Dietary Shifts and Agricultural Innovation as Solutions
The guests highlight practical strategies to reduce vulnerability and build resilience. Intercropping cereals with legumes can increase nitrogen availability naturally, reducing fertilizer inputs and dampening price volatility. A shift toward plant-forward diets in high-income countries could lower demand for animal-derived foods, freeing land for crops and restoration, thereby reducing emissions and increasing resilience of food systems. The Danish plant-rich procurement model is cited as a successful policy blueprint: government demand certainty helps farmers transition to intercropping and other sustainable practices, while local and organic sourcing supports resilience and regional food security.

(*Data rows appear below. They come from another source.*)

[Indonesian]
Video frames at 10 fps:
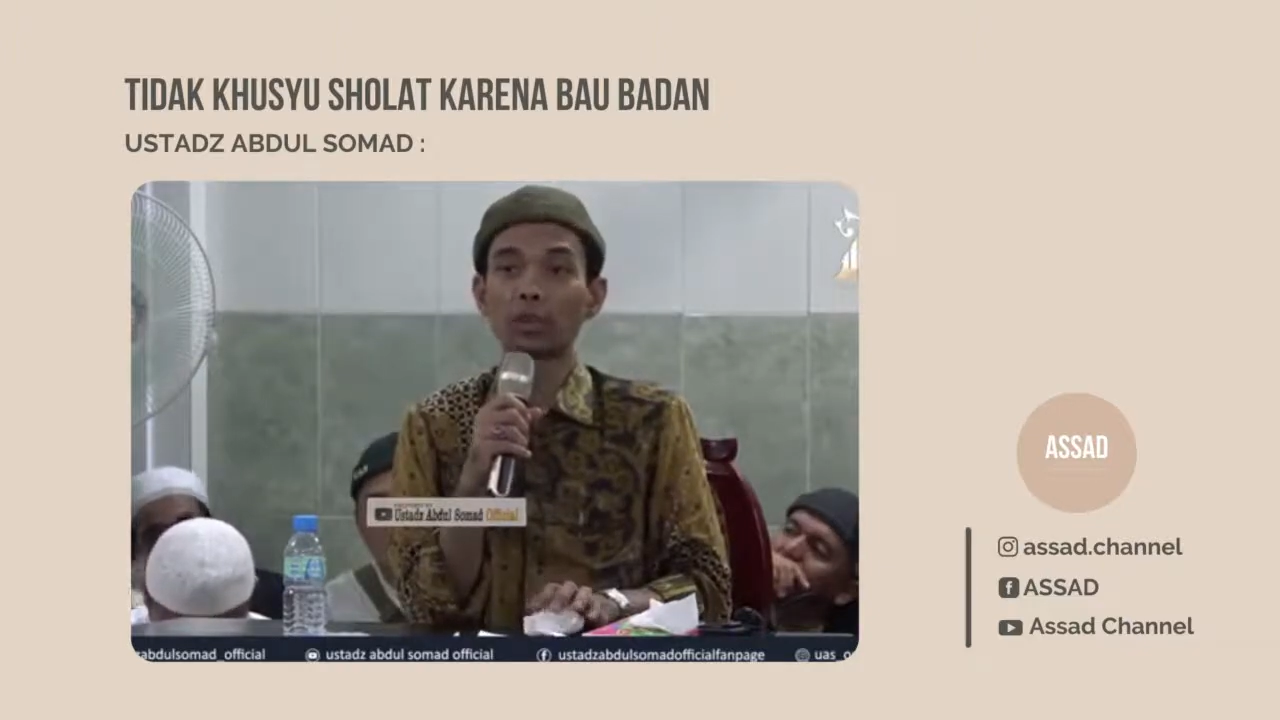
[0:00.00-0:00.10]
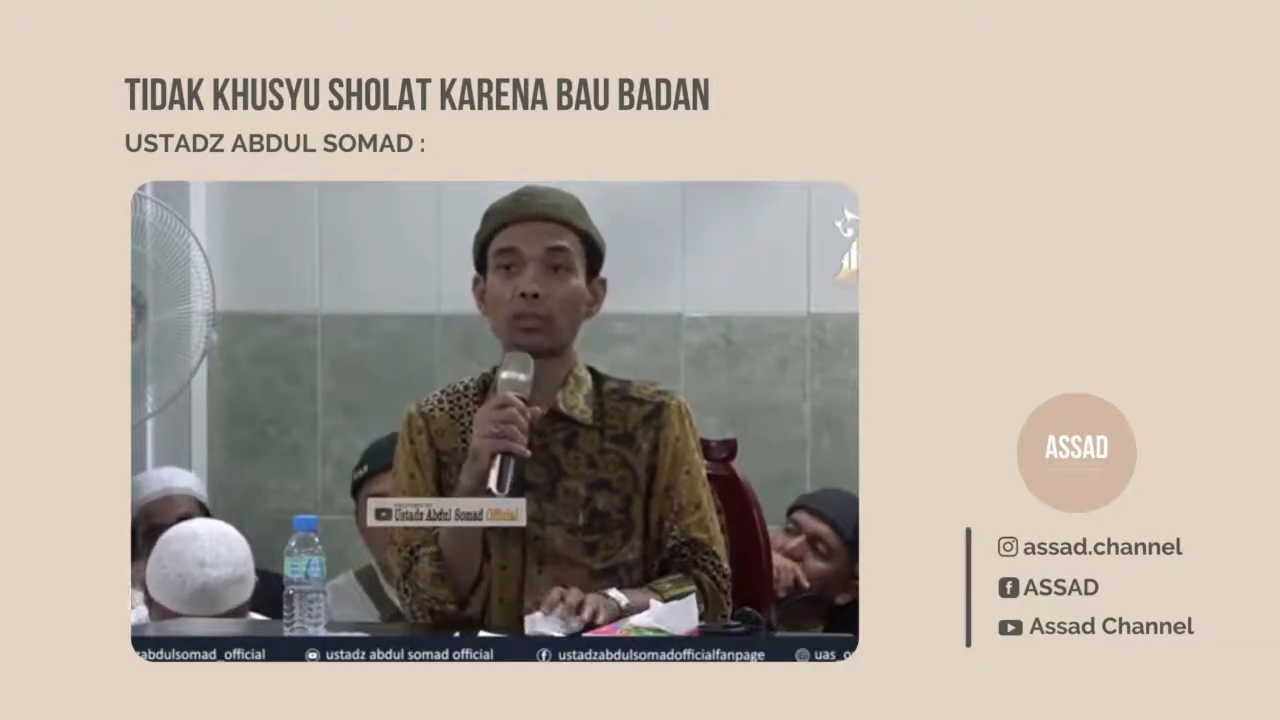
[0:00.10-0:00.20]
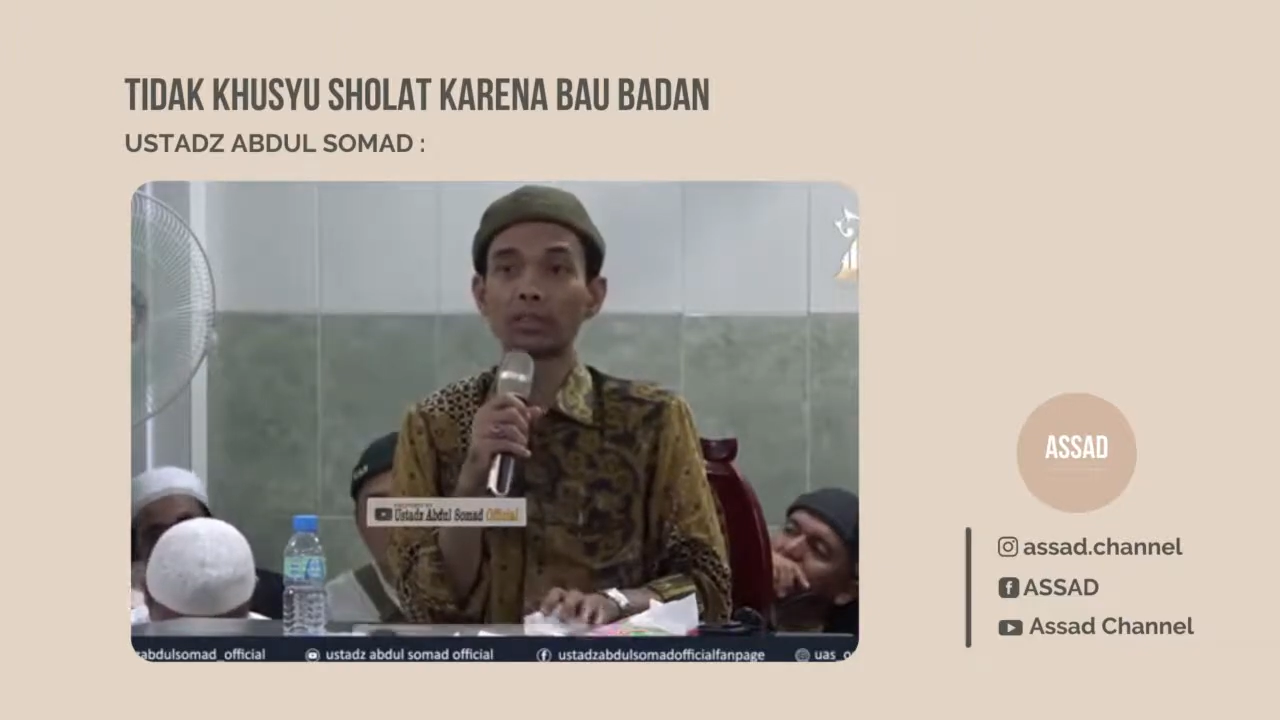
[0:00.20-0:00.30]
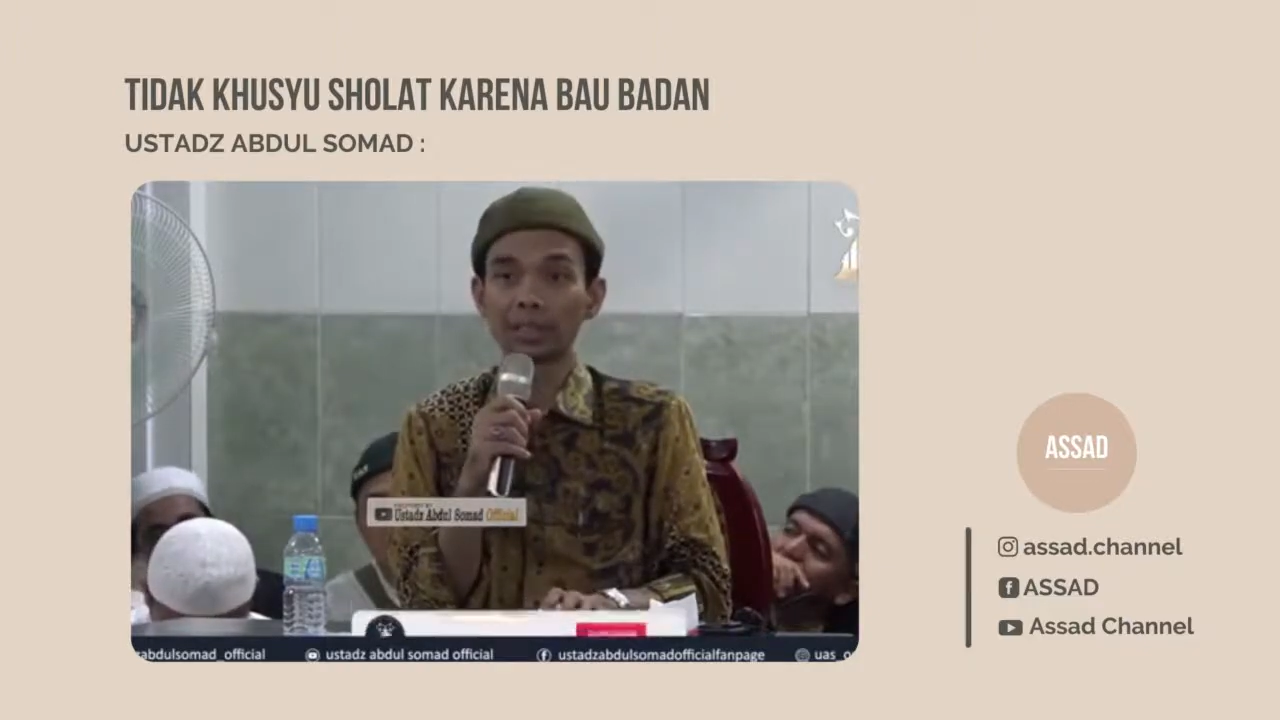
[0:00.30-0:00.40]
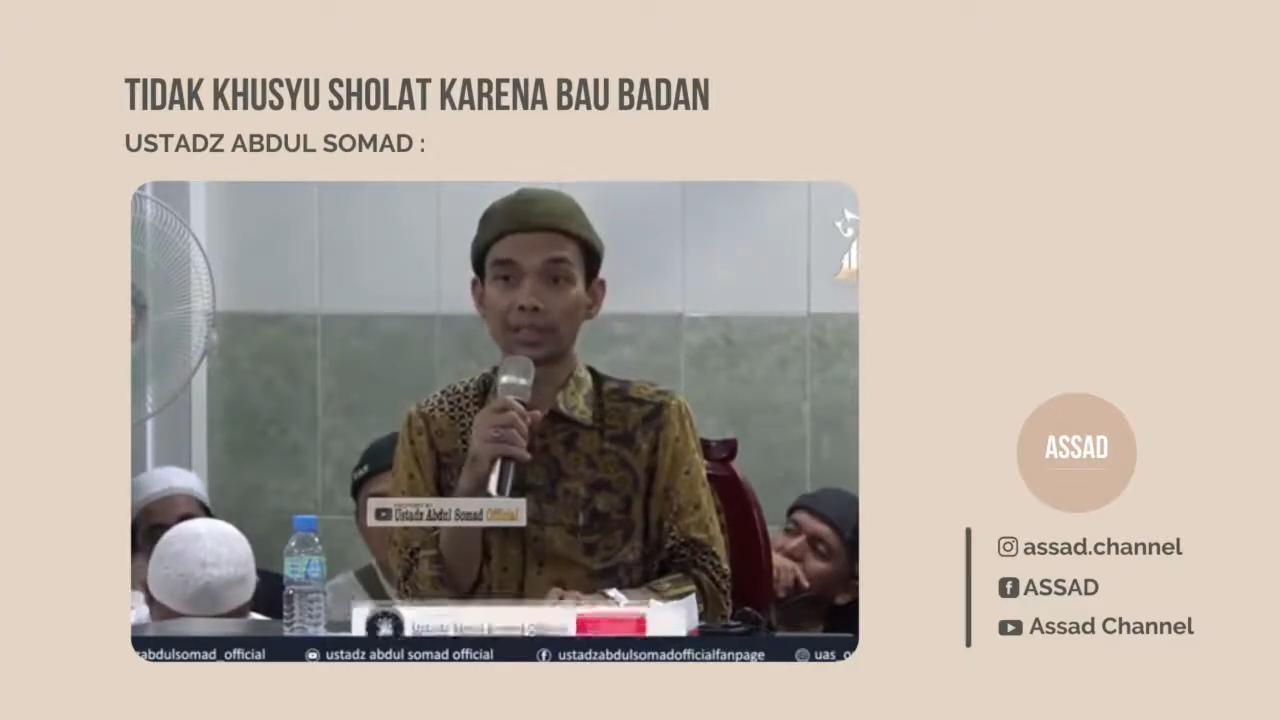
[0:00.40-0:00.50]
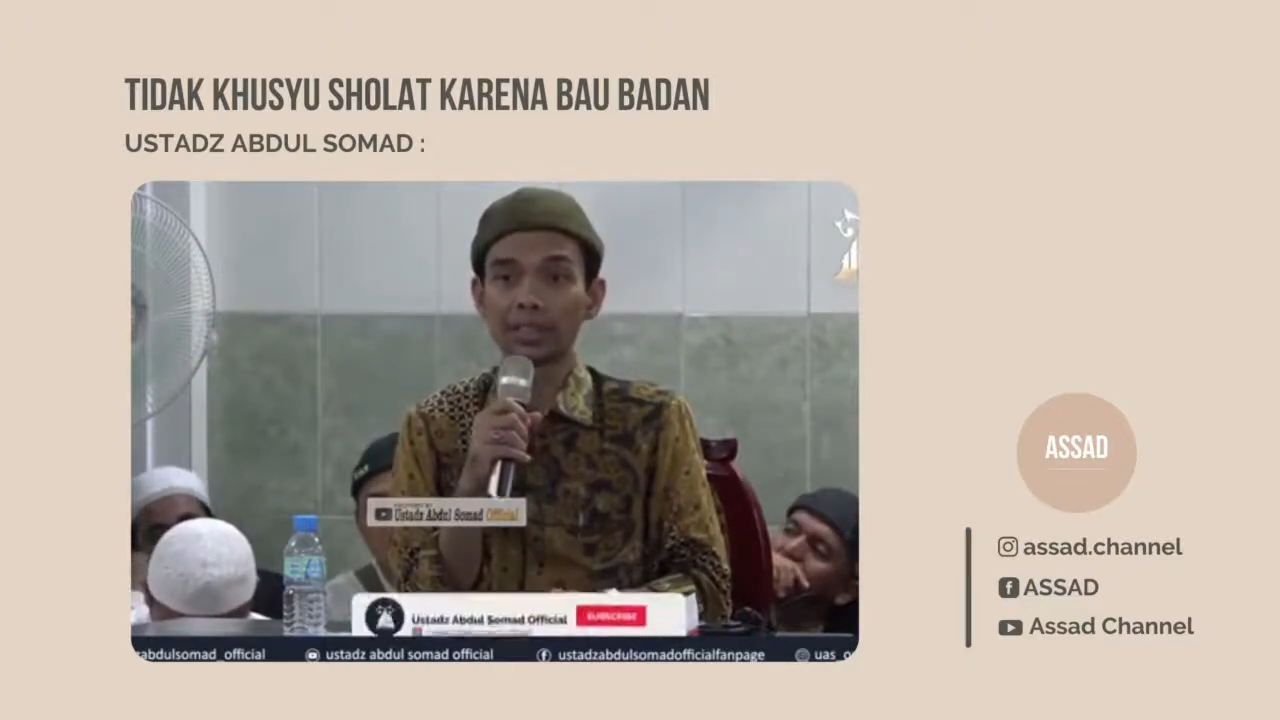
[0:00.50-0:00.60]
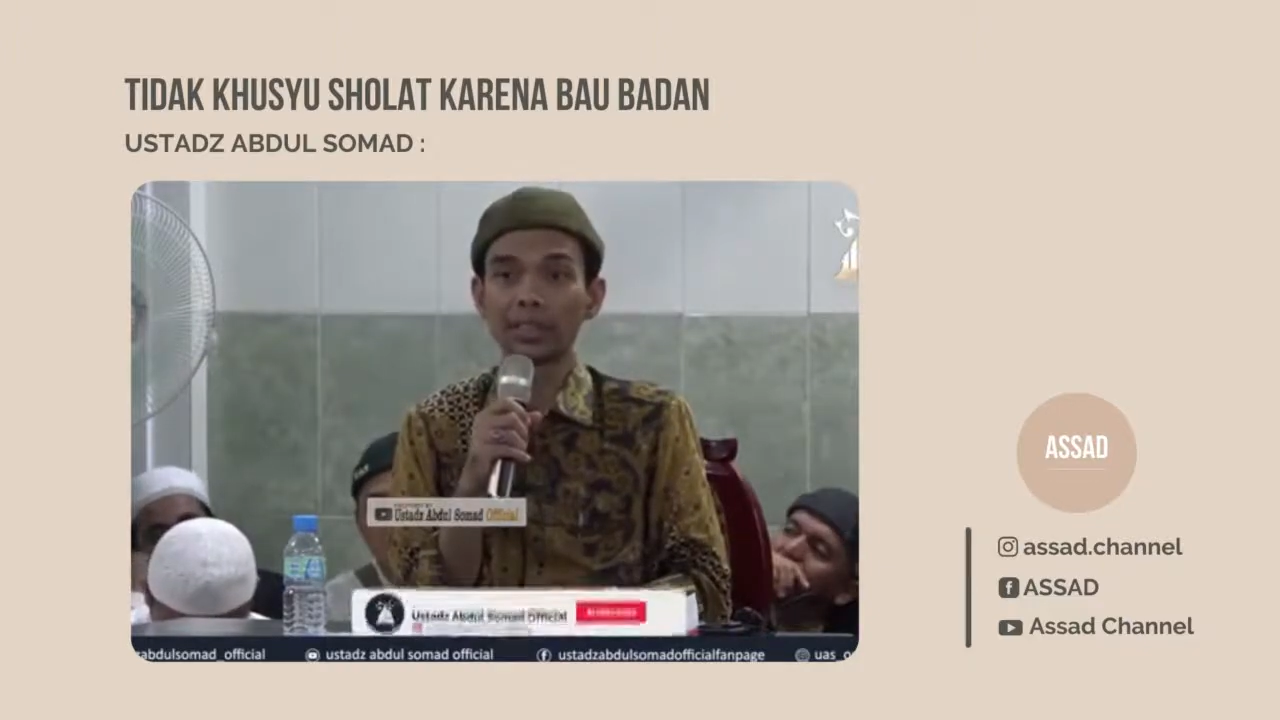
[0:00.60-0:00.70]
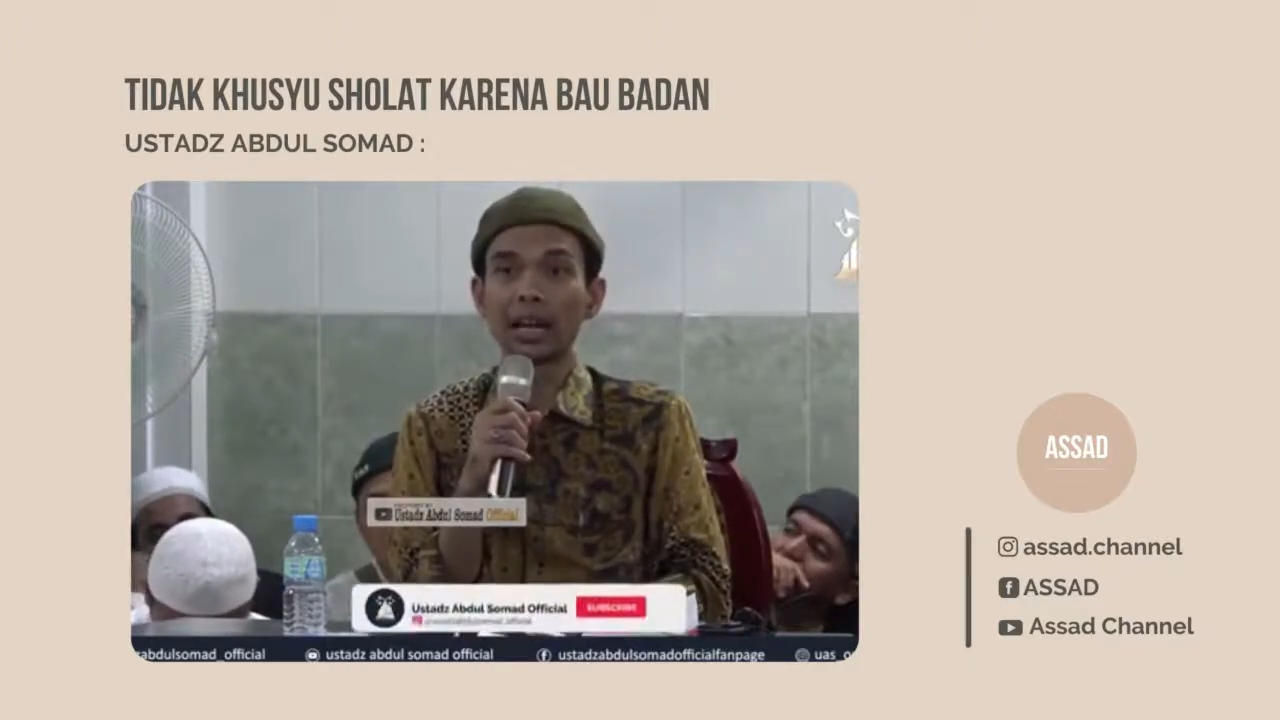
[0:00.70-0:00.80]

ke masjid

Land Use, Biodiversity and National Security
Addressing the biodiversity crisis and land-use pressures, the speakers argue that reducing the footprint of animal agriculture can free land for biodiversity and climate resilience. They present a scenario where high-income nations adopt a plant-forward diet with occasional beef and poultry consumption, which could free land the size of the European Union and allow restoration and food production for local needs. The conversation also touches on national security implications: heavy reliance on global, just-in-time import networks can become a strategic vulnerability in times of crisis. A more resilient system would emphasize local buffers, diversified supply chains, and secure demand for farmers through stable procurement policies.

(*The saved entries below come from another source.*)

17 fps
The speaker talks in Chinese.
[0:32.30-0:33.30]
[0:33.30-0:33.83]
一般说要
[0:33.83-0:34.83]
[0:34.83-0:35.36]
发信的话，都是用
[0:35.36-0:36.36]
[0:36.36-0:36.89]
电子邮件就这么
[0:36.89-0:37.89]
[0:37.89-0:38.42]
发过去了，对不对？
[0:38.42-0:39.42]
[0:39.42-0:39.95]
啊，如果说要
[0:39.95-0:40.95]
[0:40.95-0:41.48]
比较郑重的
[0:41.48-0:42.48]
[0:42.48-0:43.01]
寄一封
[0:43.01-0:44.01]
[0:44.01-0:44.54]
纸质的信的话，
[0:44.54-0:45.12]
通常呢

Policy Recommendations and Practical Steps
The experts propose several policy instruments and pragmatic steps to curb the looming crisis. Key recommendations include: breaking the link between fossil fuels and farming inputs by expanding renewable electricity for fertilizer production and implementing energy-efficient nitrogen use; investing in farming systems that increase efficiency and resilience; promoting plant-based dietary patterns backed by public procurement; and building community-level food resilience structures such as local food boards. They emphasize the importance of a just-in-case approach to food security, with strategic stockpiles and buffers to compensate for potential supply disruptions.

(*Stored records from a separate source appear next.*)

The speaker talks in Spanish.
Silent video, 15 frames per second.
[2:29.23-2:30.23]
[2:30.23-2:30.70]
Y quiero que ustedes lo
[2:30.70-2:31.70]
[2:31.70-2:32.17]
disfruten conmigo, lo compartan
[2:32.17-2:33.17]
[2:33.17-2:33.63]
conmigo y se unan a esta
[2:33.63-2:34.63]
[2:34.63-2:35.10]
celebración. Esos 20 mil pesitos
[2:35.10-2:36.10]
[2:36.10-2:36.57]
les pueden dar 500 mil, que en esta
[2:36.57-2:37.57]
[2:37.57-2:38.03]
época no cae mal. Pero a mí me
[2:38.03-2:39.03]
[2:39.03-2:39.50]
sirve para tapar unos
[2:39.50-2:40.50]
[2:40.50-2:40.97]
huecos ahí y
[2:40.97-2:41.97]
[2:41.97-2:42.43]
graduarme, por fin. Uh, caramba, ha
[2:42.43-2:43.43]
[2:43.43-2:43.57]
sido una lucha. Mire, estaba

Silver Linings and Future Outlook
Despite the gravity, the discussion casts the crisis as an opportunity to accelerate lasting changes in farming and energy systems. If policy measures and consumer behavior align, the world could reduce its vulnerability to fossil-fuel dependence, improve biodiversity, and deliver economic benefits to public health and the economy. The speakers advocate for a broader, coordinated approach that treats food security as a cross-cutting national security issue, requiring leadership across health, environment, agriculture, and energy domains. The overarching message is that the world effectively eats fossil fuels, and recognizing this is the first step toward meaningful reform that benefits climate, biodiversity, and human well-being.
Conclusion
The program ends with a call to action for governments, farmers, and citizens to embrace a systemic rethinking of the food system. The potential gains—green space, cleaner air and water, healthier diets, and reduced emissions—are positioned as worth pursuing not only for climate and biodiversity but for national security and social stability in a world facing multiple converging shocks.